Née à Clermont-Ferrand en 1964, Fadela Amara a grandi au sein d'une famille nombreuse algérienne. Rien ne la disposait à faire de la politique et encore moins à rejoindre un gouvernement de droite. En 1978, à l'âge de 14 ans, Fadela Amara assiste au drame qui va changer sa vie : son frère Malik est mortellement fauché par une voiture. Elle est bouleversée par l'attitude des policiers, qui auraient défendu le chauffard sur les lieux même de l'accident.

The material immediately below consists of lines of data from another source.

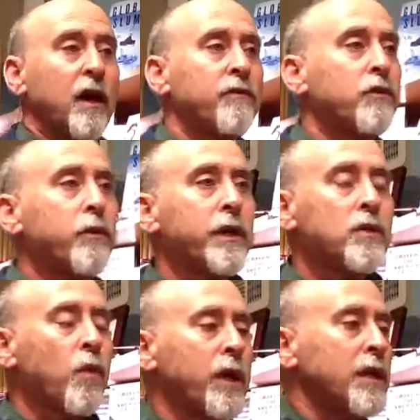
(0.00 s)
trees,
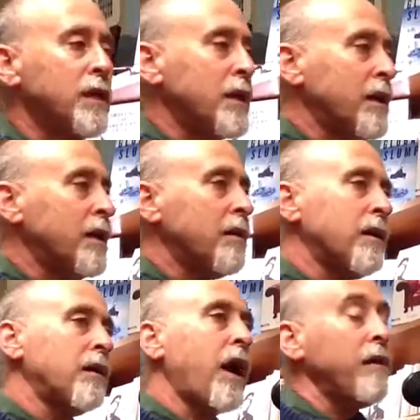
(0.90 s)
one in the
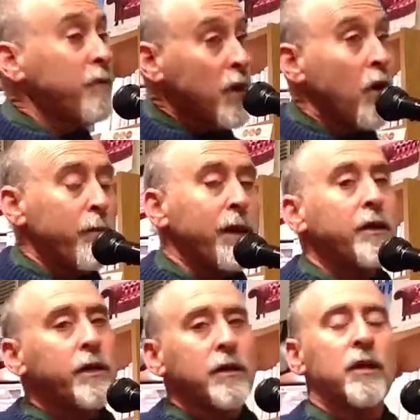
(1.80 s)
Haifa Carmel
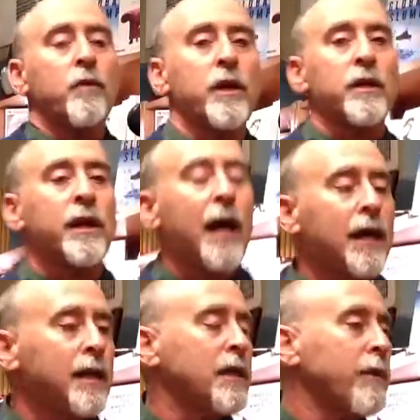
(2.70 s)
area, and the other one in the
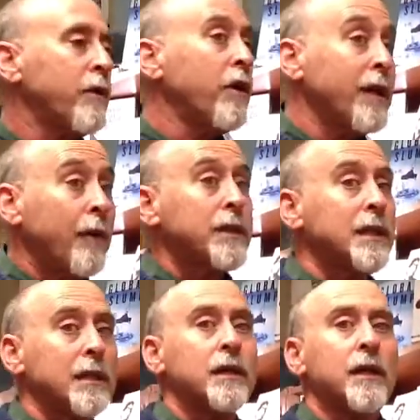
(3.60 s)
Galilee and the Meron, and that was
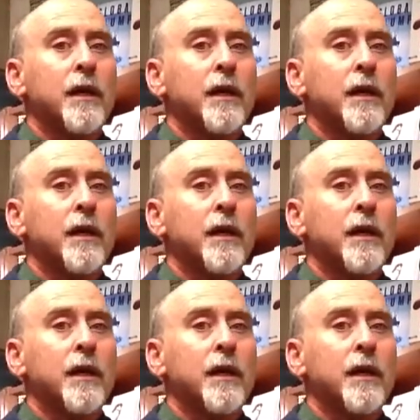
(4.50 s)
it.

Elle se consacre dès lors à combattre les injustices. En 1983, elle participe à la marche des beurs et milite avec SOS Racisme à partir de 1986. En 1989, elle crée la Commission femmes dont le but est de dresser un état des lieux sur la situation des femmes des quartiers. Elle est ensuite élue conseillère municipale du Parti socialiste à Clermont-Ferrand en 2001.

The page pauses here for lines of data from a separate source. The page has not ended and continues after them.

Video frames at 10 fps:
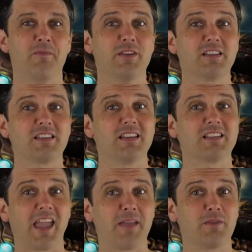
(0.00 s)
This is
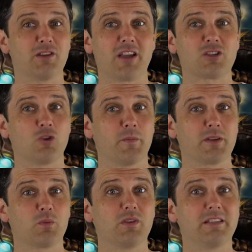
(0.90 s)
a game the
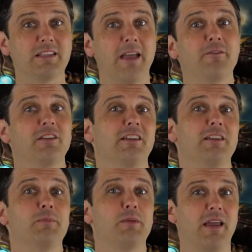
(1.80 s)
Dicestormers will
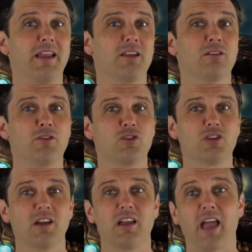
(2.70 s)
definitely be playing in the future,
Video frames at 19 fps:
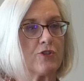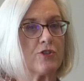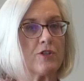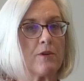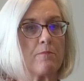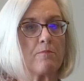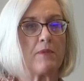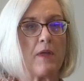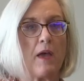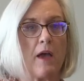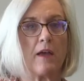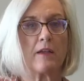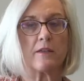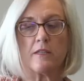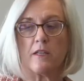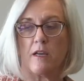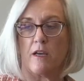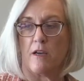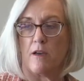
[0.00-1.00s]
ship
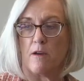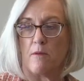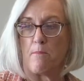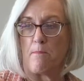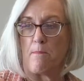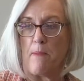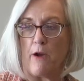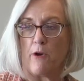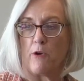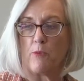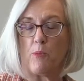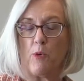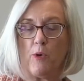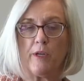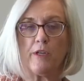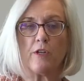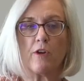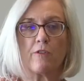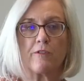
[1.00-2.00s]
that
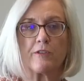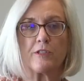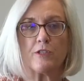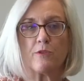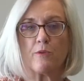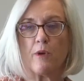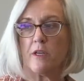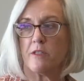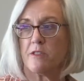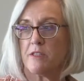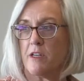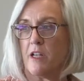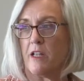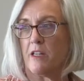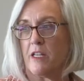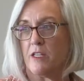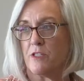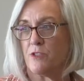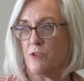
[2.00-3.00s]
PowerPoint over to us, and
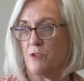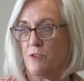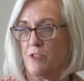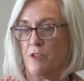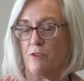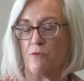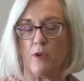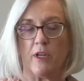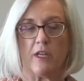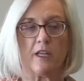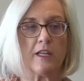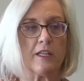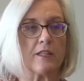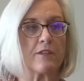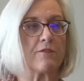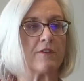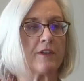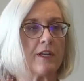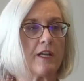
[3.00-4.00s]
I'll ask Susan if we can
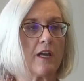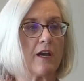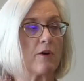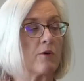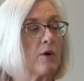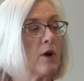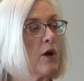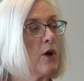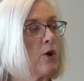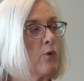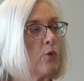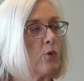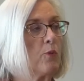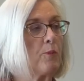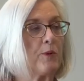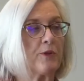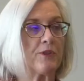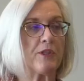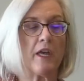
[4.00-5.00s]
get the video.
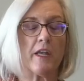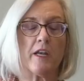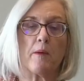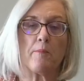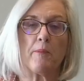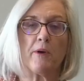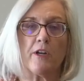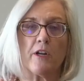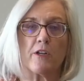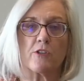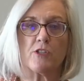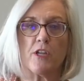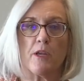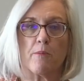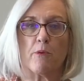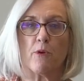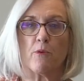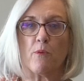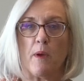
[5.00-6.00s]
We'll put that up on our
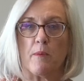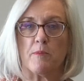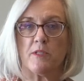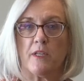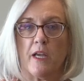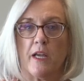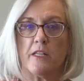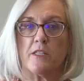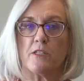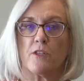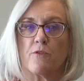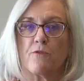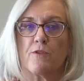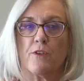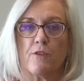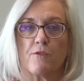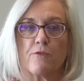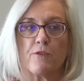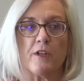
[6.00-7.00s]
chamber website, so
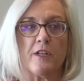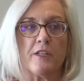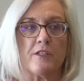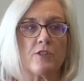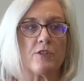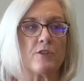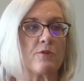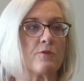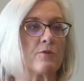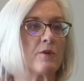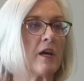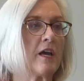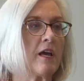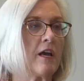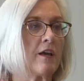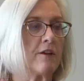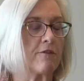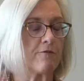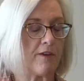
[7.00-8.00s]
feel free to
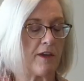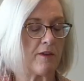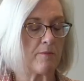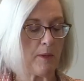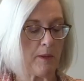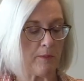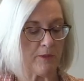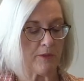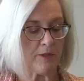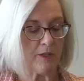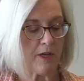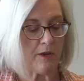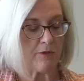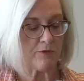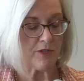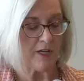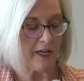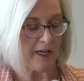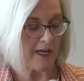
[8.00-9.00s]
invite people to
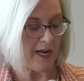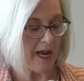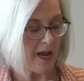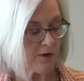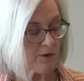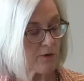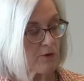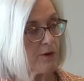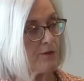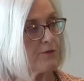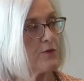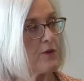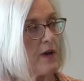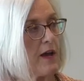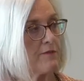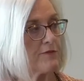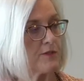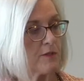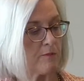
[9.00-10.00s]
go check it out, or if you
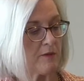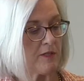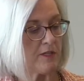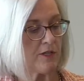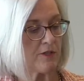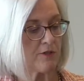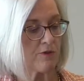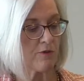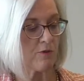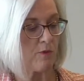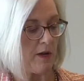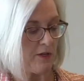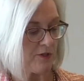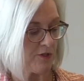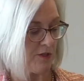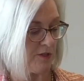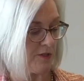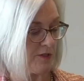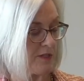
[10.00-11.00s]
have some additional
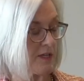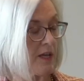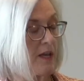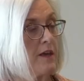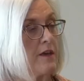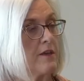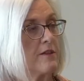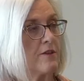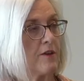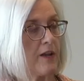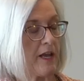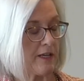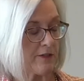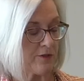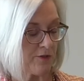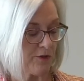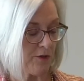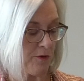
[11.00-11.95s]
questions, the answers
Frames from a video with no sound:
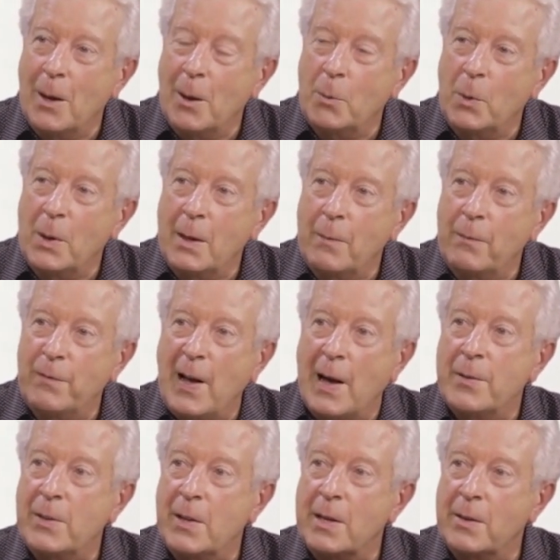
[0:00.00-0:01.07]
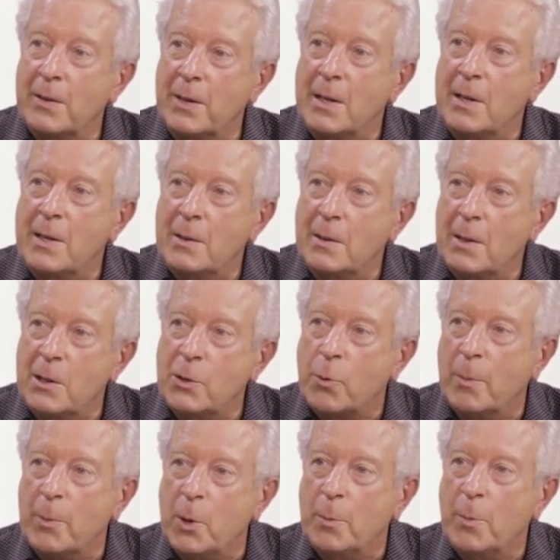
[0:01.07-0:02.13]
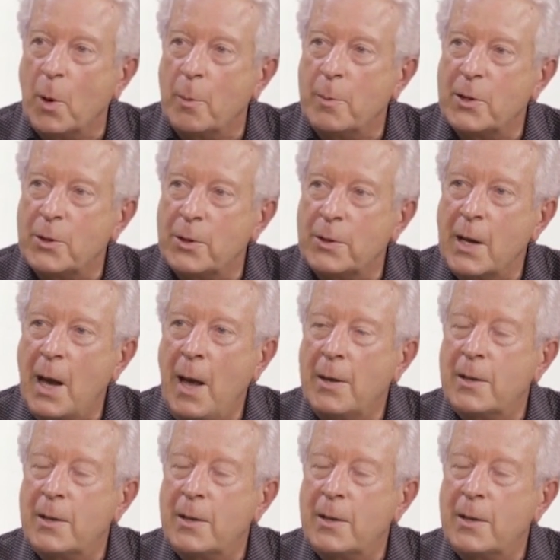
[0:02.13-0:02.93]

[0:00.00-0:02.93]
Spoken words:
we found that these criminal prohibitions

En 2002, elle organise des états généraux à la Sorbonne réunissant plus de 250 femmes et rédige une pétition qui compte près de 20 000 signataires. C'est en 2003 que Fadela Amara se fait connaître du grand public. Elle met en place un tour de France de Ni putes ni soumises, un mouvement égalitariste qui en quelques mois connaît un retentissement national. Le but de l'organisation est de lutter contre les viols collectifs, le racisme, l'antisémitisme et toutes les autres formes de discriminations et de violences. En 2005, Fadela Amara est faite docteur honoris causa de l'Université libre de Bruxelles.
Le 19 juin 2007, elle est nommée secrétaire d'État chargée de la Politique de la ville dans le gouvernement Fillon 2 sous la tutelle de la ministre du Logement et de la Ville, Christine Boutin. Elle présente son plan banlieue en février 2008. Lors du remaniement ministériel du 23 juin 2009, Fadela Amara est reconduite dans ses fonctions.

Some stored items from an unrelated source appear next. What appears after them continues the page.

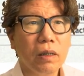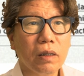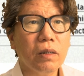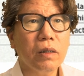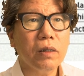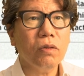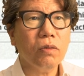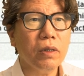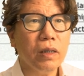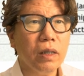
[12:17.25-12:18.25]
We must
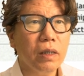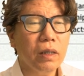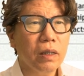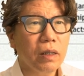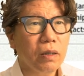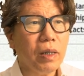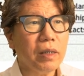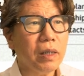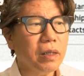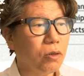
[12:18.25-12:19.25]
provide treatments that
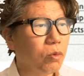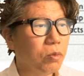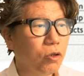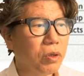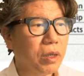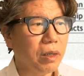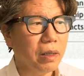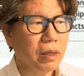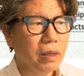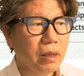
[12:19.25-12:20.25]
benefit the patients.
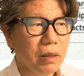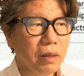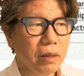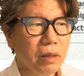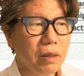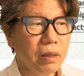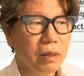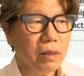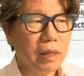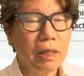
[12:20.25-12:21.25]

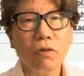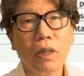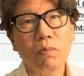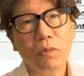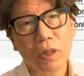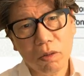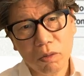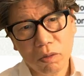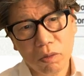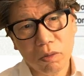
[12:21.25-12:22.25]
Delivering effective treatments to
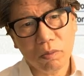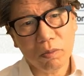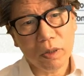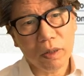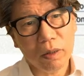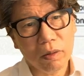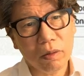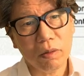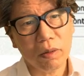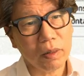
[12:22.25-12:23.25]
patients is also
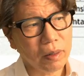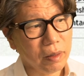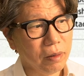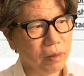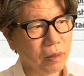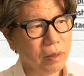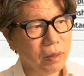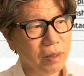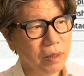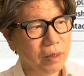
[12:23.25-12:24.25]
beneficial for
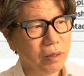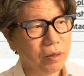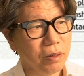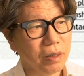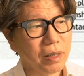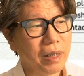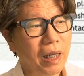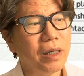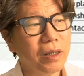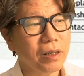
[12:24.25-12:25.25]
dentists.
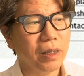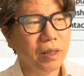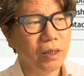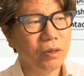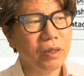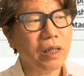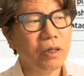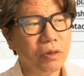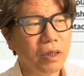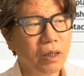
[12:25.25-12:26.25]
It enhances our
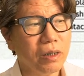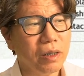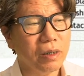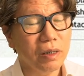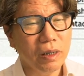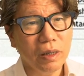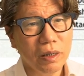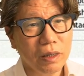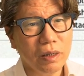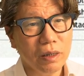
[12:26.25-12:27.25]
professional pride and
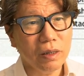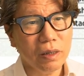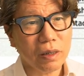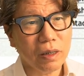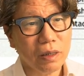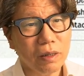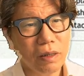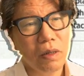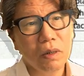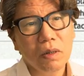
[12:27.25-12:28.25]
self-esteem as dentists.
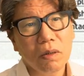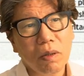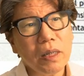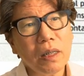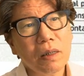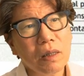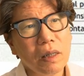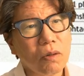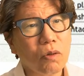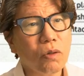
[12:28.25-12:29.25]
There is also a
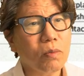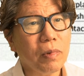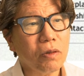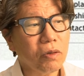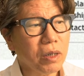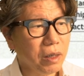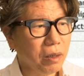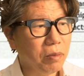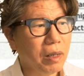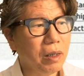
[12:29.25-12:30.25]
sense of satisfaction
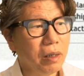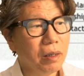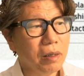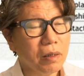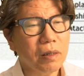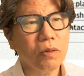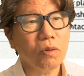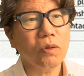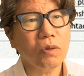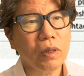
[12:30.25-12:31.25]
and happiness
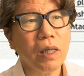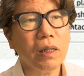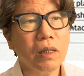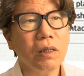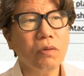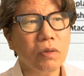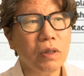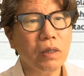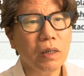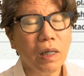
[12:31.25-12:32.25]
that comes from
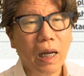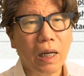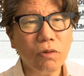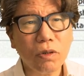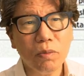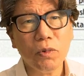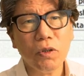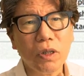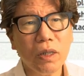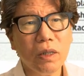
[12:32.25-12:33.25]
alleviating the patient's
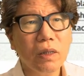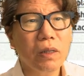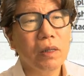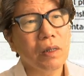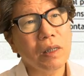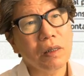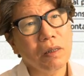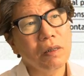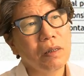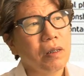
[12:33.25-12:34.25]
pain.
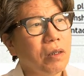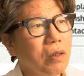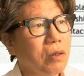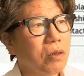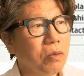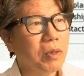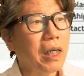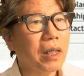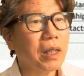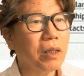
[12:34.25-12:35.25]
Therefore, I hope you will treat
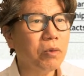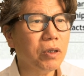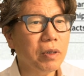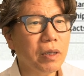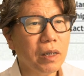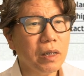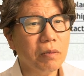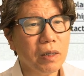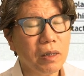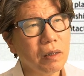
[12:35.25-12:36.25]
your patients with
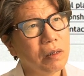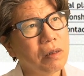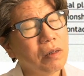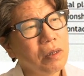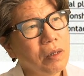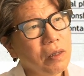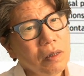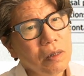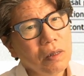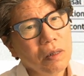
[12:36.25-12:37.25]
dedication.
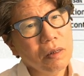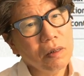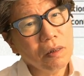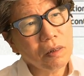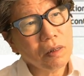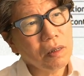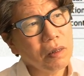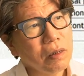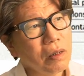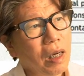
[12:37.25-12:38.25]

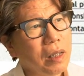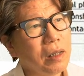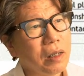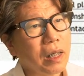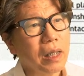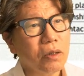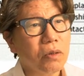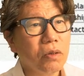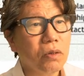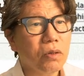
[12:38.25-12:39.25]
Ultimately,
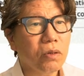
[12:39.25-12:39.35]
effectively treating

Payant peut-être pour son soutien à Jean-Louis Borloo pour le poste de Matignon, elle a été écartée du nouveau gouvernement de François Fillon le 14 novembre 2010. En quittant son poste de secrétaire d'Etat à la ville depuis 2007, elle écrit dans un communiqué avoir "pu mesurer, les limites que constitue le poids de l'inertie et du sectarisme".